The modern facility campus is packed with the most advanced technologies in the world, allowing facilities teams to see through walls and ceilings via virtual reality and augmented reality, curb energy usage while improving the workplace experience, and analyze data to predict outcomes via machine learning and artificial intelligence—so, why is it that so many facilities are packed with materials in paper form which may date back 50, 60, 70, 80 years or more? It’s a complicated question.
While technology continues to drive facilities’ ability to keep buildings safe, comfortable, and secure, many facilities are still plagued with inaccessibility to information that’s needed to perform maintenance, construction, renovation, emergency response, and other tasks because it’s stored in paper. This information is especially important when something critical goes wrong. Even the most organized rooms still require someone to drive or walk from the field, and dig through the rolls or boxes to find what they need. Even if a drawing set is found, determining its currency is difficult.

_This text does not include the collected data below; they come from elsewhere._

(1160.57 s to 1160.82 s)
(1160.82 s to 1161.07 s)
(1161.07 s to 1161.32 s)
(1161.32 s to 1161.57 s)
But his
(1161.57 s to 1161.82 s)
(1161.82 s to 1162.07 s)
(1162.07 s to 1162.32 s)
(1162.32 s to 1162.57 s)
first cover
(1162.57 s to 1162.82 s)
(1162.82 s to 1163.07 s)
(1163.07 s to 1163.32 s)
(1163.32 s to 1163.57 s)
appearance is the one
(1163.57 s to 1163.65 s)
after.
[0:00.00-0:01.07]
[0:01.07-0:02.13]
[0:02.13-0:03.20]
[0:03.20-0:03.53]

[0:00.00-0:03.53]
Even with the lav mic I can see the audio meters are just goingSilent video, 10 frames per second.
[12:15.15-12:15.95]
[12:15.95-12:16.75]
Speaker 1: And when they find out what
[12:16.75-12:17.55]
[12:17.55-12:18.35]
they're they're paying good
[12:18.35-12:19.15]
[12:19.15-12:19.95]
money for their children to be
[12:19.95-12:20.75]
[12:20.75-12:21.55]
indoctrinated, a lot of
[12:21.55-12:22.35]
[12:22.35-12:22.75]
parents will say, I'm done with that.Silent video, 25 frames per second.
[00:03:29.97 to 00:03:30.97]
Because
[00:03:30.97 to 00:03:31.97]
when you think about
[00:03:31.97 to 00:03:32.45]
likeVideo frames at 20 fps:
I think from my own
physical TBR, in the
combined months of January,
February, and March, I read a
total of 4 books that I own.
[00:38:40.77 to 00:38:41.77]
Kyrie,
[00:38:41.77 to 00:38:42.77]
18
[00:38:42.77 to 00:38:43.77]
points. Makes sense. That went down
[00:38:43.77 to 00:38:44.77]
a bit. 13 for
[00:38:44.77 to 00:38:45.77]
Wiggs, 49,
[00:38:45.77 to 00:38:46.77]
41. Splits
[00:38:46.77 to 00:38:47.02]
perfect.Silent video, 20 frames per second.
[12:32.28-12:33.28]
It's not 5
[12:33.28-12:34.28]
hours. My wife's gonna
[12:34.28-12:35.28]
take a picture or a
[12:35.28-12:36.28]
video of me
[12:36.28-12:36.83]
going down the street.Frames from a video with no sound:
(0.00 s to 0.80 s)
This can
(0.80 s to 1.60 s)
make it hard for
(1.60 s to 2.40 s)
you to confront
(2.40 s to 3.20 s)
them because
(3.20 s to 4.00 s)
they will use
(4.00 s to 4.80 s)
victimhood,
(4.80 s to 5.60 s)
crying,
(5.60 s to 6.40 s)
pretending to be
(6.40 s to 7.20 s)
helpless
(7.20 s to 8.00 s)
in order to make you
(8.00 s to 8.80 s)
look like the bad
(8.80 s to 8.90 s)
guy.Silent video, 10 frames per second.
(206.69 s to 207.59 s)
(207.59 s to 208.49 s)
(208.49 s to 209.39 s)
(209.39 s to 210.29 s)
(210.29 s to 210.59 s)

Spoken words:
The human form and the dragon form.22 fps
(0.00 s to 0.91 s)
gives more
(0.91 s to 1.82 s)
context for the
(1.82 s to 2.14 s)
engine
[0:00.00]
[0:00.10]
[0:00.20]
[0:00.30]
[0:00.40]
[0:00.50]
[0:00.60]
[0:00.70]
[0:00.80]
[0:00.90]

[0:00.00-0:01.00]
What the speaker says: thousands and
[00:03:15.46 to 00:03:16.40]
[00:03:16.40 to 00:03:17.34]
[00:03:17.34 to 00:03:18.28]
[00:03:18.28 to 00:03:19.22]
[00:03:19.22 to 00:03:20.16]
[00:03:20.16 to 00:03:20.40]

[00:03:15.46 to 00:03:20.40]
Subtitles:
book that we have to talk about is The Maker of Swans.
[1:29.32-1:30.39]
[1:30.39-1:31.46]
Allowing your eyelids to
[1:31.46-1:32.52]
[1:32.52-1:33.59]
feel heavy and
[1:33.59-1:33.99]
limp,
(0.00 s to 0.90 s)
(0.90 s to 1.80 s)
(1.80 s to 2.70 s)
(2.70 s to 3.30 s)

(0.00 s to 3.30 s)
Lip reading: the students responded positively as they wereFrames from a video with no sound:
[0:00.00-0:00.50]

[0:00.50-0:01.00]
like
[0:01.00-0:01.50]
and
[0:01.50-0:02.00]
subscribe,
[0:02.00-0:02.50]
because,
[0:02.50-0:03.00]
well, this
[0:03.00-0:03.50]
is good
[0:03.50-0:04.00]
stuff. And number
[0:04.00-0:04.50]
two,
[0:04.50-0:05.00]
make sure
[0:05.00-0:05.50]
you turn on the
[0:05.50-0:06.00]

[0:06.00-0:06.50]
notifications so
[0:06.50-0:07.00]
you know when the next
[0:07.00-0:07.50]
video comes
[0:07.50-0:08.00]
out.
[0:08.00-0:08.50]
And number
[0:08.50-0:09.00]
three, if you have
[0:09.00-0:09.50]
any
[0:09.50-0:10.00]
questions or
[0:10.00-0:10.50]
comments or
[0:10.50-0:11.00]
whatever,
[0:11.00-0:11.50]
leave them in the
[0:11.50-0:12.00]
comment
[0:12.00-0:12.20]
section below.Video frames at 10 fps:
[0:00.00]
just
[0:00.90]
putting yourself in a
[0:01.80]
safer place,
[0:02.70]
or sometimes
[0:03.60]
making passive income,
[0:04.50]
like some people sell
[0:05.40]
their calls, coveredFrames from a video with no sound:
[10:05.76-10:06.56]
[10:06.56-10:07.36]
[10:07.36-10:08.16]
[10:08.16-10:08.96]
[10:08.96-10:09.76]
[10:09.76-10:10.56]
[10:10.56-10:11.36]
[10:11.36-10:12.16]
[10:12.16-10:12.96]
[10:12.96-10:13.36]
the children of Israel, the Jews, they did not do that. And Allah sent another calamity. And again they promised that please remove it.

Buildings go through countless changes over the years, and each change means more drawing sets and binders to add to the piles. When you finish a renovation, you get a drawing set that only shows the part of the building touched by that renovation, never the entire floor. What you end up with are pieces of an incomplete puzzle for your building.
Paper and paper-filled plan rooms present many problems for facilities. Paper fades. Paper stains. People draw in the margins. Paper is lost forever when there are floods and fires or when documents are “borrowed.” Paper accumulates and we don’t know what to do with it, so historical drawings, project closeout boxes, and other information are stored in plan rooms or document storage rooms “somewhere” on campus, which may be in the basement of a building, in the engineering office, or in closets of individual buildings all over a large campus.
Whether you’re the facility manager for a university campus founded in the 1700s or a mid-century community hospital, you are probably painfully aware of the historical and current building documentation that’s in your plan room. With every renovation and retrofit, there is further accumulation of building documentation, making the situation unsustainable.
The challenge is that these document storage areas, even if they are organized, clearly labeled, and color coded, require the reader to dig through piles or folders, roll out drawings, and hope that the documents are accurate and legible. Digging through a document storage area takes time, something which is precious to on-the-go facilities teams tasked with an ever-growing list of work orders and PMs.
Then there’s the distance factor. Facility campuses often cover acres. Whether you’re walking or driving, it takes time. Rural facilities and municipalities typically include many buildings in different parts of town or across the state. This means even more “windshield time.”
Facilities that have scanned documents to shared drives are taking a step in the right direction, but electronic files may also be difficult to identify and are largely inaccessible to technicians who are in the field, not tied to desktop computers.
“Fast access to those plans is vital to building operations and future renovations. At home, we don’t really worry too much about having old remodeling plans, but in a hospital where we are going to knock down a wall next week, it is critical to know ahead of time that there is a water pipe running through the wall now, that wasn’t there when the building was built,” said David Trask, National Director of ARC Facilities. “Otherwise, if a leak is found, it could compromise building occupant safety, cause severe damage, trigger change orders, and create construction delays.”
Is it time to rethink the document storage or plan room?
For on-the-go facilities technicians, information gathering needs to be fast and simple. There simply isn’t time and space in their lives for deep dives into storage spaces. In the future, perhaps we’ll be more selective about the paper we save and look to technology to solve access to information challenges.